A few months ago we certified ClickHouse 21.1 as an Altinity Stable release. Since then, we have worked on newer releases and run them in-house. We completed several new features, and even more have been added by community contributors. We were running ClickHouse 21.3 to power our public datasets at Altinity.Cloud instance and testing it in our environments. As of 21.3.13.9 we are confident in certifying 21.3 as an Altinity Stable release.

This release is a relatively small upgrade since the previous Altinity Stable release. But even a small upgrade includes 742 pull requests from 133 contributors; these mostly focused on performance and stability improvements. There are several important new features as well! Please look below for detailed release notes.

Major new features since the previous stable release 21.1.x

A new release introduces a lot of changes and new features. These are organized by feature in the Appendix, so refer to this section for more detail. The following new features are worth mentioning on the front page:

  • SQL features:
    • Window functions! See our blog article for an introduction.
    • Support multiple levels nesting in the Nested datatype.
  • Security features:
    • LDAP roles mapping a).
    • Apply row-level security as a separate PREWHERE step a).
    • Server side keys support for S3 table function a).
  • Cluster improvements:
    • Hedged requests!

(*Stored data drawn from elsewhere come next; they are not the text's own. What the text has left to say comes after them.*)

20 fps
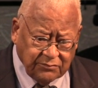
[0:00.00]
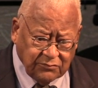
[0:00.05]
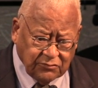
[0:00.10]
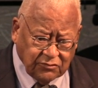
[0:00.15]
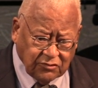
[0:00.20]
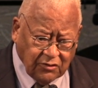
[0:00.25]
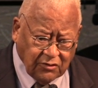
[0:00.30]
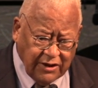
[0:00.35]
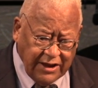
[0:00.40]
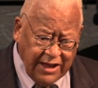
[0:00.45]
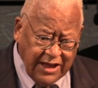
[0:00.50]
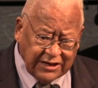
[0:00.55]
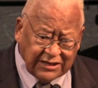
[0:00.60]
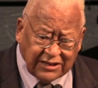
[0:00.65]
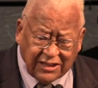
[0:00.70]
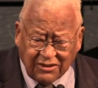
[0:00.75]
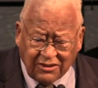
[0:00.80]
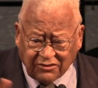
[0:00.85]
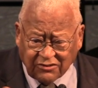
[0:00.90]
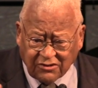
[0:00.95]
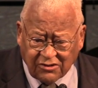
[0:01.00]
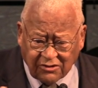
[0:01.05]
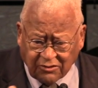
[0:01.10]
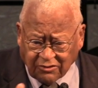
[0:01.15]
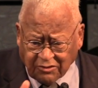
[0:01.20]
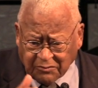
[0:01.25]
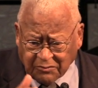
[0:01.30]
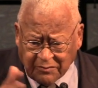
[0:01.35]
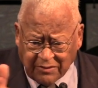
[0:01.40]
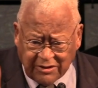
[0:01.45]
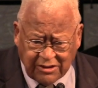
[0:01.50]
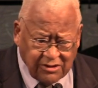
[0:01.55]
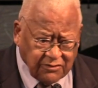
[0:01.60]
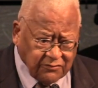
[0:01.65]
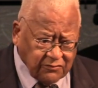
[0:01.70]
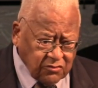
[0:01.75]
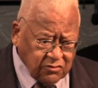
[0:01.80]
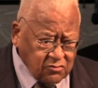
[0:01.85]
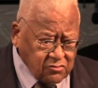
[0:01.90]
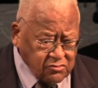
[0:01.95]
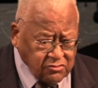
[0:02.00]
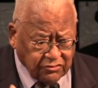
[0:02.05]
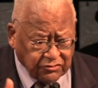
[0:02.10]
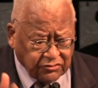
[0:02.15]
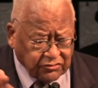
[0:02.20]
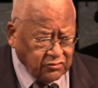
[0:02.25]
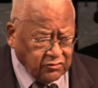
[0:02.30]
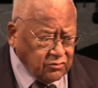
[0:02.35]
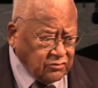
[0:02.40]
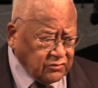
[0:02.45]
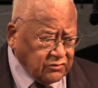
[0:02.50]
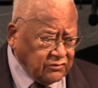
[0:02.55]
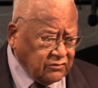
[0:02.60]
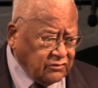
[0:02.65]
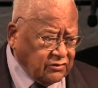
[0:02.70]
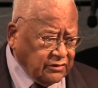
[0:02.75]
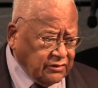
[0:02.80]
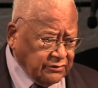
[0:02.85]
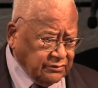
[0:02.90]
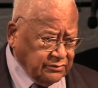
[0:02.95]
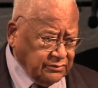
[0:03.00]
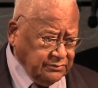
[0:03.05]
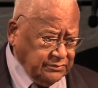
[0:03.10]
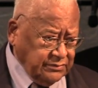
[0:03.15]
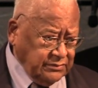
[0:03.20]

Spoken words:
So I had it easier than many of you students here.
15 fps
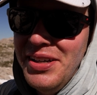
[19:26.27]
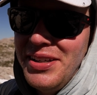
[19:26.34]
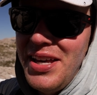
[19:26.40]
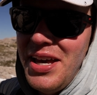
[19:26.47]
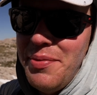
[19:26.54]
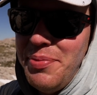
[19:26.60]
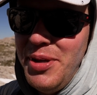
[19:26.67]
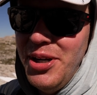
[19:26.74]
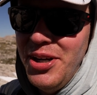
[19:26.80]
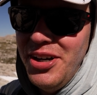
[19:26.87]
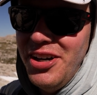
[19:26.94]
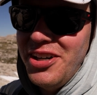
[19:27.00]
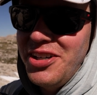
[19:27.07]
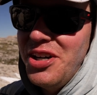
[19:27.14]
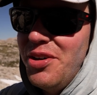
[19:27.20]
camp
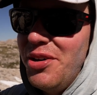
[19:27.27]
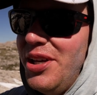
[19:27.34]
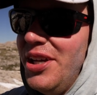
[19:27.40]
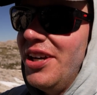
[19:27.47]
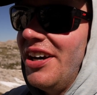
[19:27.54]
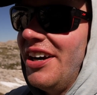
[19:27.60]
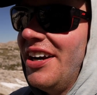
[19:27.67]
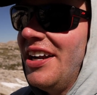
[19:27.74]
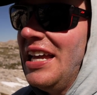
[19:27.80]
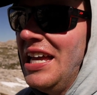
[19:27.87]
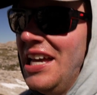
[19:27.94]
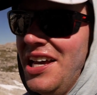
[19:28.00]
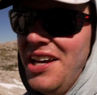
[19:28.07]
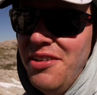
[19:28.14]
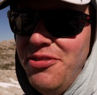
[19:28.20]
here, go here,
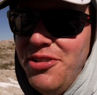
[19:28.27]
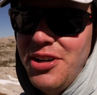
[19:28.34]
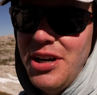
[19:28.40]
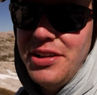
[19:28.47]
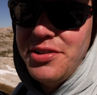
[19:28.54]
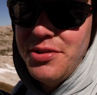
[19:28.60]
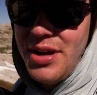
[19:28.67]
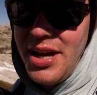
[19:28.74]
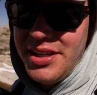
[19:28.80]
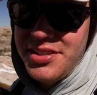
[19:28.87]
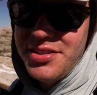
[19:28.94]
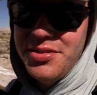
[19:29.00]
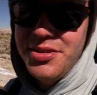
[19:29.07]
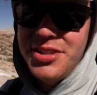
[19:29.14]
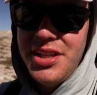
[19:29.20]
figure out the
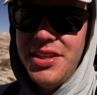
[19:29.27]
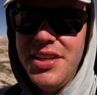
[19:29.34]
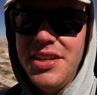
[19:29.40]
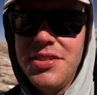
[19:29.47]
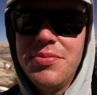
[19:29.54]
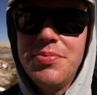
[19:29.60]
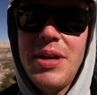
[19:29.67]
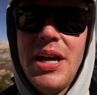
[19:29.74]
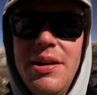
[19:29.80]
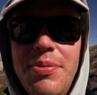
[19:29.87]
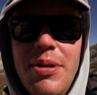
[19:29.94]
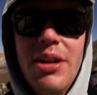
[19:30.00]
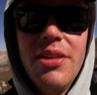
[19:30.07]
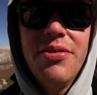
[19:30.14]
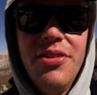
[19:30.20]
rest, which I think is kind of
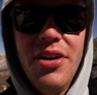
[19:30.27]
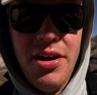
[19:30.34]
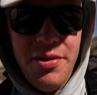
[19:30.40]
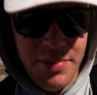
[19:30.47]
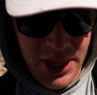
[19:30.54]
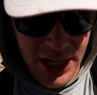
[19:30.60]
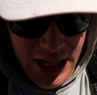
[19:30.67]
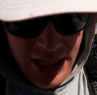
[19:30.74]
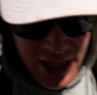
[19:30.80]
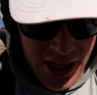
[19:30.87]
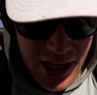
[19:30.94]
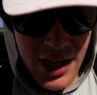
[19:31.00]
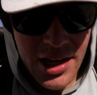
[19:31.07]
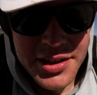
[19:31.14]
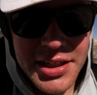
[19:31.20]
part of the fun, but
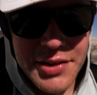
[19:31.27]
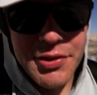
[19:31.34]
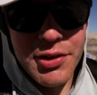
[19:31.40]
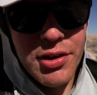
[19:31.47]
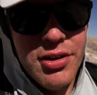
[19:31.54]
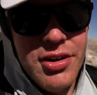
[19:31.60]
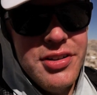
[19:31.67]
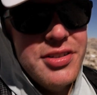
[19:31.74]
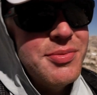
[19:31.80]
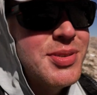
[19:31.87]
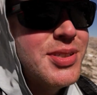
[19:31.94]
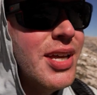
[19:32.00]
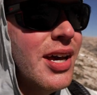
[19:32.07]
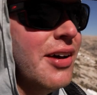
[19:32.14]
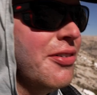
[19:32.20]
definitely learning some
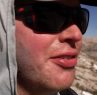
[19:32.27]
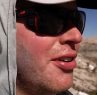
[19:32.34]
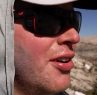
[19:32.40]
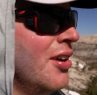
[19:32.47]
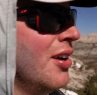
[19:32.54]
stuff.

That allows to reduce tail latencies on large clusters by running the same query at different replicas. This is controlled by use_hedged_requests and max_parallel_replicas settings.
    • Allow inserts into a specific shard via a distributed table. This is controlled by the insert_shard_id setting.
    • Allow inserts into cluster() table function and specify a sharding key.
    • Replicated database engine (experimental). Allows to replicate DDL statements across the cluster. It is not production ready in this release.
  • MergeTree features:
    • Table level concurrency control. Can be controlled by the max_concurrent_queries merge tree setting.
  • Integrations:
    • PostgreSQL table engine, table function and dictionary source.

As usual with ClickHouse, there are many performance and operational improvements in different server components.

a)– contributed by Altinity developers.

Backward Incompatible Changes

The following changes are backward incompatible and require user attention during an upgrade:

  • It is no longer allowed to create MergeTree tables in the old syntax with table TTL; this syntax is now ignored. Attaching old tables is still possible.
  • Floating point columns and values are disallowed in:
    • Partitioning key – these can be turned back on with the allow_floating_point_partition_key merge tree setting.
    • Bitwise functions.
  • Excessive parenthesis in type definitions are no longer supported, example: Array((UInt8)).

Upgrade Notes

There were several changes between versions that may affect the rolling upgrade of big clusters. Upgrading only part of the cluster is not recommended.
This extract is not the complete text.